» TRY IT: Apart from the pictures, return every line of the listing exactly.

» EXTRACTED ENTRIES:
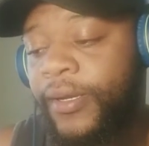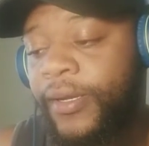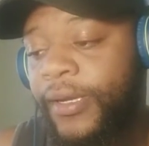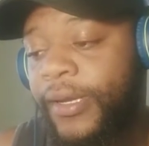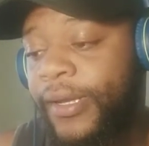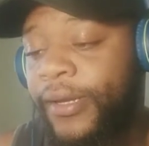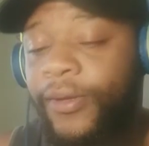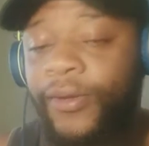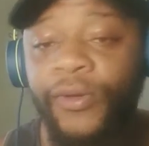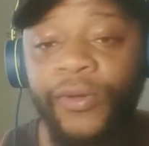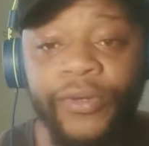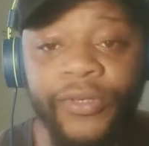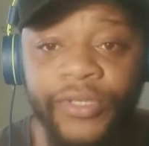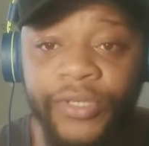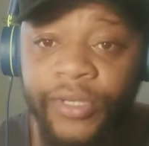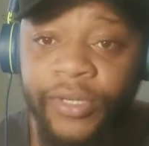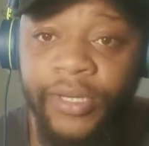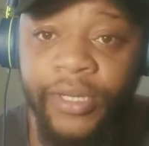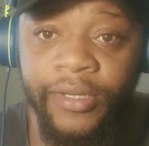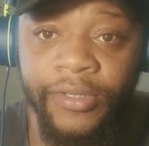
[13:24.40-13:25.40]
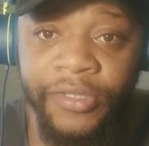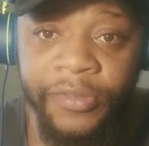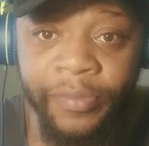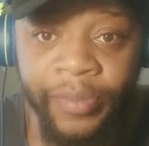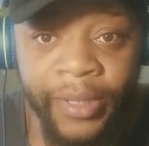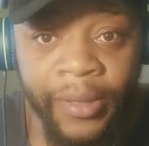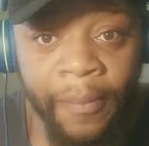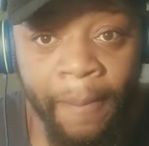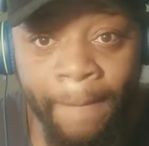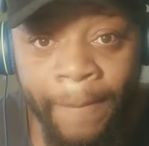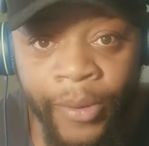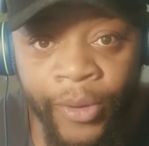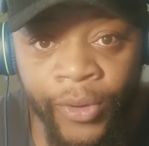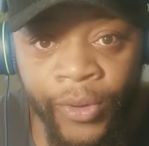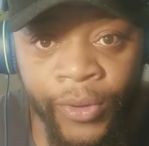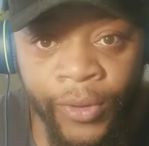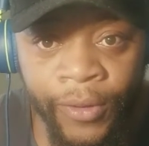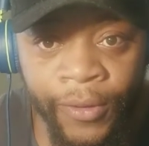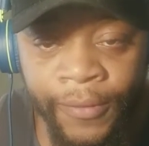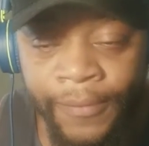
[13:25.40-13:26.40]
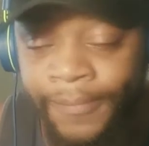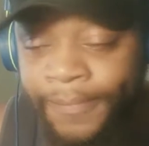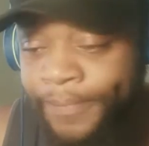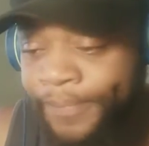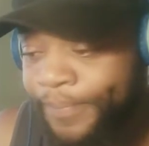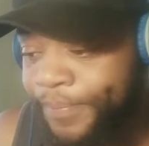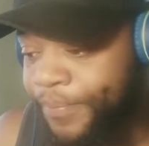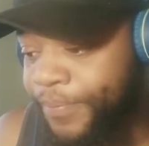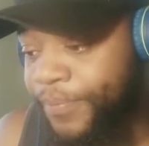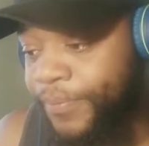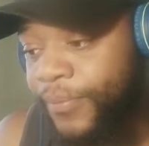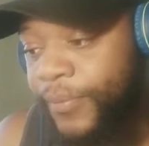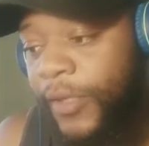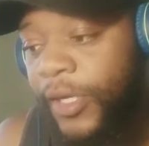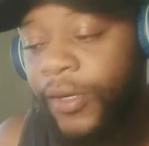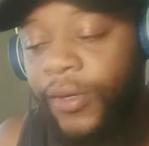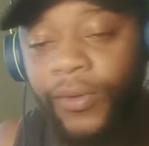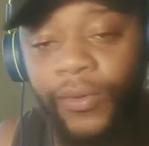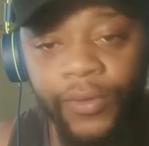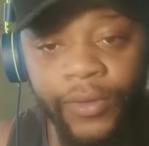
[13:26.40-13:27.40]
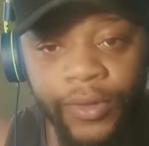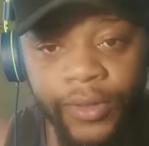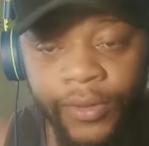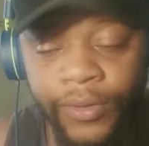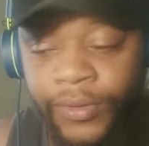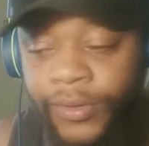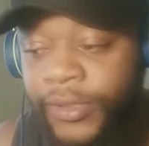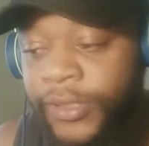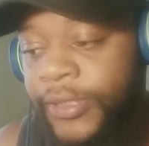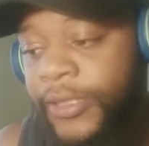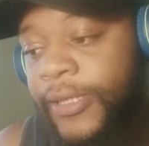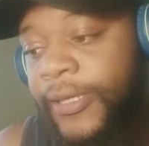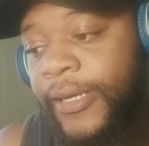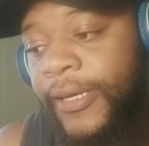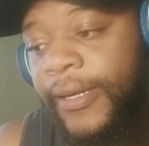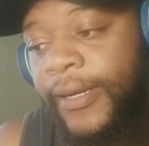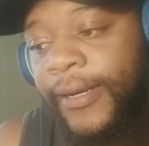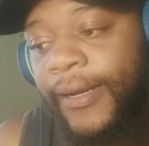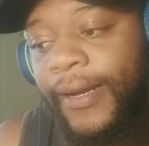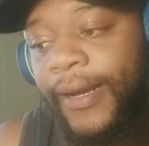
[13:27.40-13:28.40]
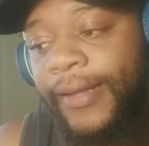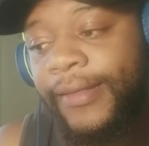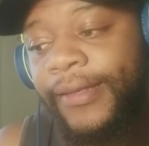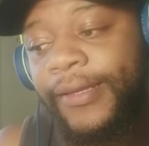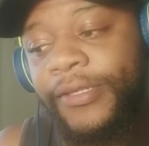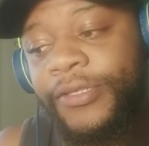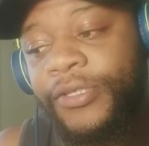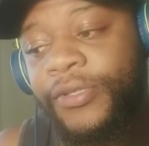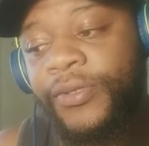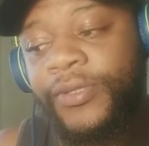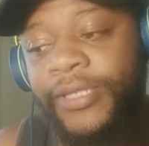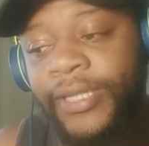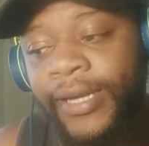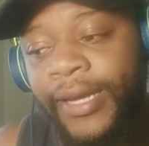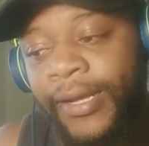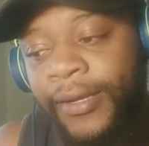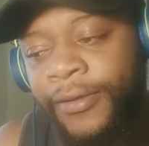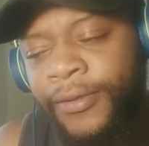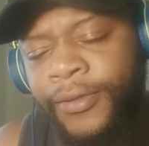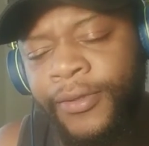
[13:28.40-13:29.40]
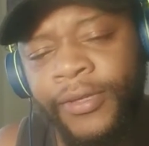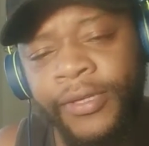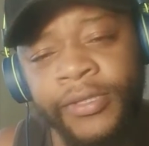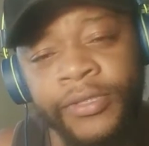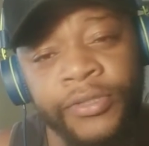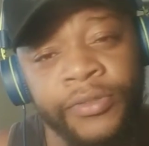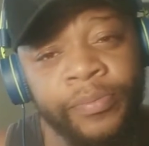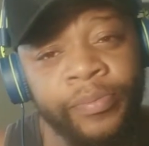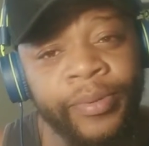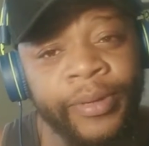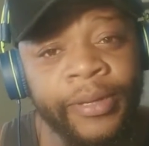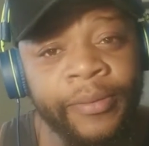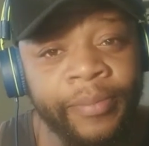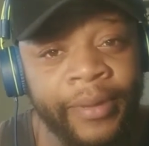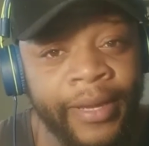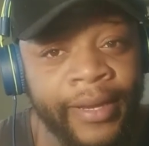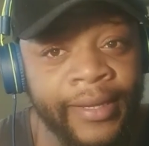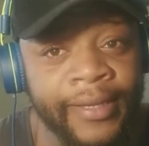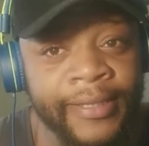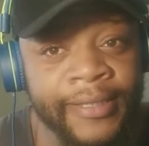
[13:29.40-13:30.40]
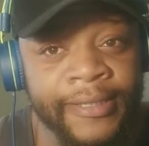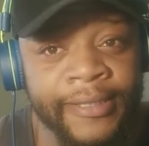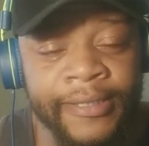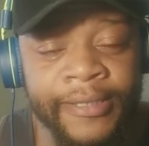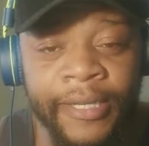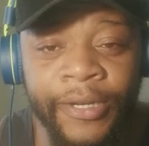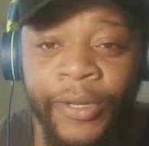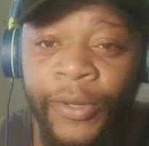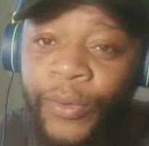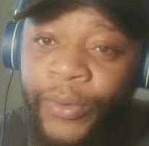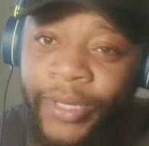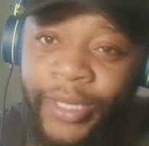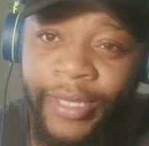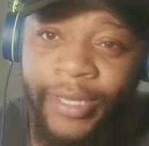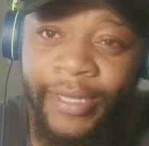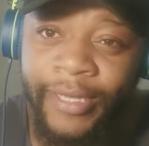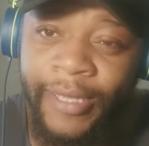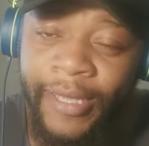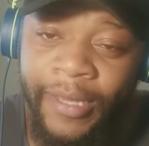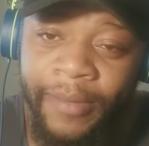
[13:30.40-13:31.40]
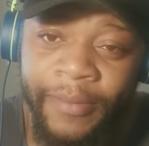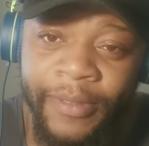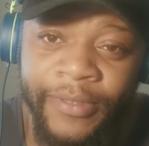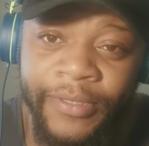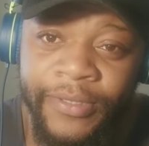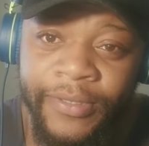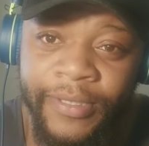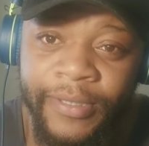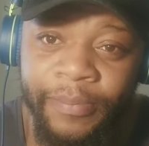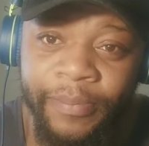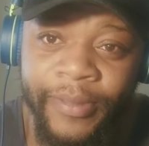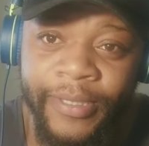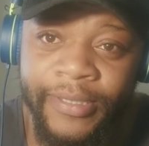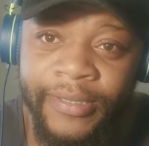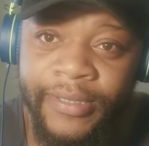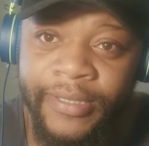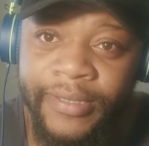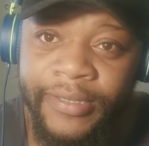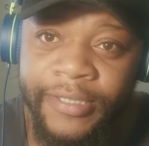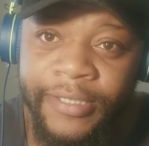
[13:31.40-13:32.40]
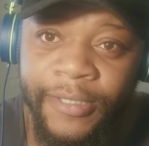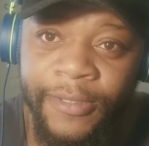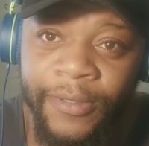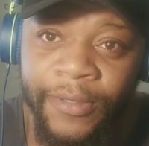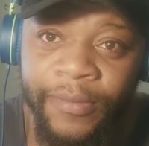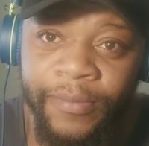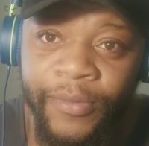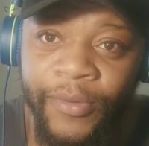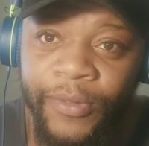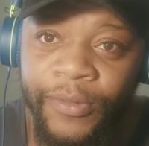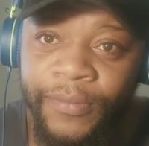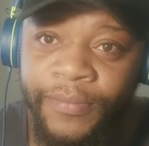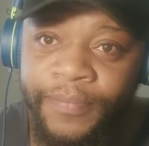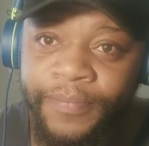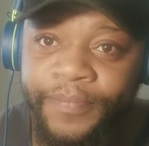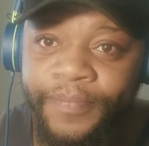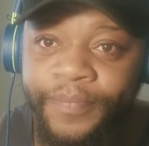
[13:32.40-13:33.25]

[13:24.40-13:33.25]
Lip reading: It could turn out to be a brawl. Who knows? I think Jose Aldo needs to bring back his low kick game into the business a lot more.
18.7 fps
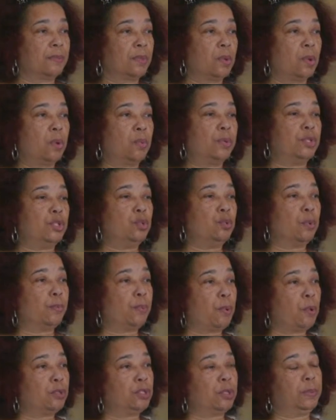Or when you
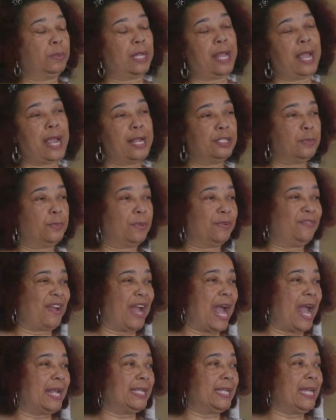approach a client to
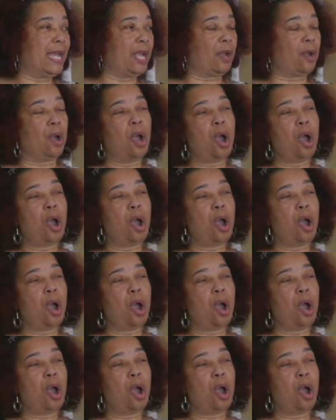provide care,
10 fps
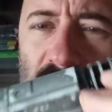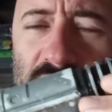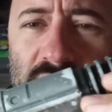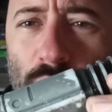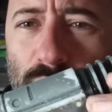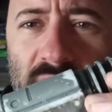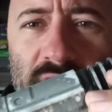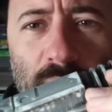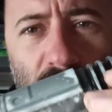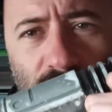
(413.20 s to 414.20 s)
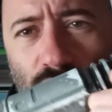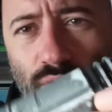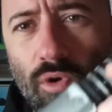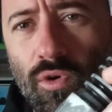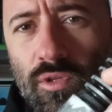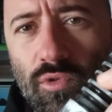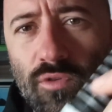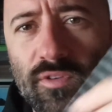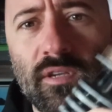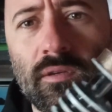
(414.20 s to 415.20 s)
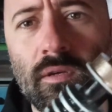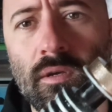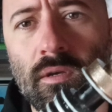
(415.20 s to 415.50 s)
it still plays a pivotal role in the movie.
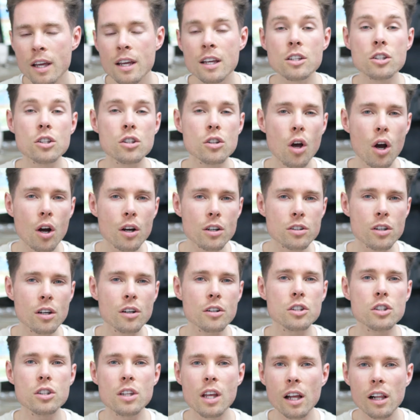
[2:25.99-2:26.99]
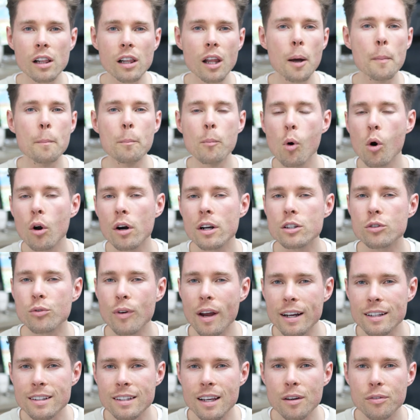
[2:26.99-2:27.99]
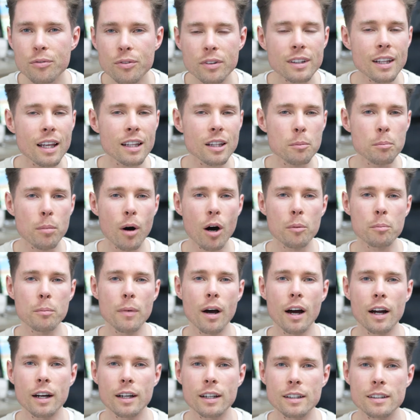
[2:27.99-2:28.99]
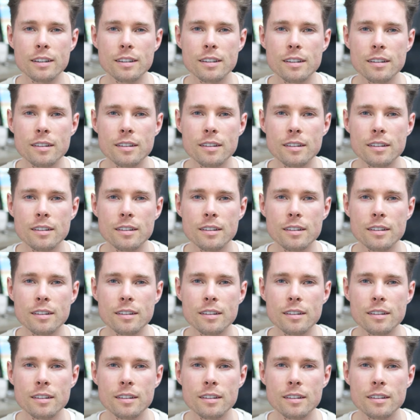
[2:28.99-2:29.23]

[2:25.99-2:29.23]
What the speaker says: stocks are still more attractive than the bond market.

» RESPONSE BELOW:
[13:24.40-13:25.40]
[13:25.40-13:26.40]
[13:26.40-13:27.40]
[13:27.40-13:28.40]
[13:28.40-13:29.40]
[13:29.40-13:30.40]
[13:30.40-13:31.40]
[13:31.40-13:32.40]
[13:32.40-13:33.25]

[13:24.40-13:33.25]
Lip reading: It could turn out to be a brawl. Who knows? I think Jose Aldo needs to bring back his low kick game into the business a lot more.
18.7 fps
Or when you
approach a client to
provide care,
10 fps
(413.20 s to 414.20 s)
(414.20 s to 415.20 s)
(415.20 s to 415.50 s)
it still plays a pivotal role in the movie.
[2:25.99-2:26.99]
[2:26.99-2:27.99]
[2:27.99-2:28.99]
[2:28.99-2:29.23]

[2:25.99-2:29.23]
What the speaker says: stocks are still more attractive than the bond market.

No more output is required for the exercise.